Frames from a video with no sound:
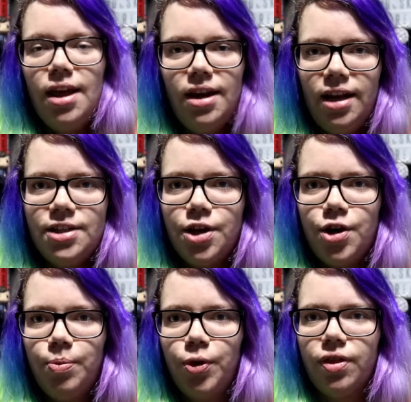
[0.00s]
Next, I got
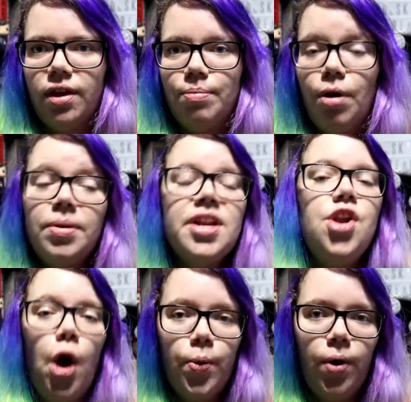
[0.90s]
a book that probably
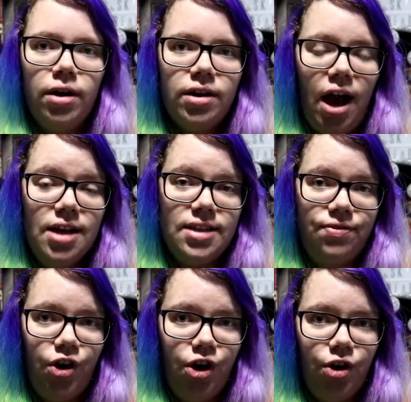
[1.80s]
no one has
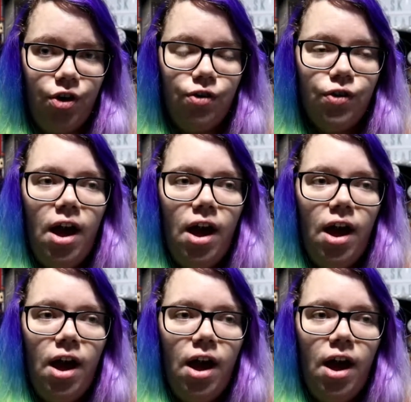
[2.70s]
ever heard of,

-------

Copy the data exactly. Any picture it contains is to be omitted.

■ Solution for this exercise
Frames from a video with no sound:
[0.00s]
Next, I got
[0.90s]
a book that probably
[1.80s]
no one has
[2.70s]
ever heard of,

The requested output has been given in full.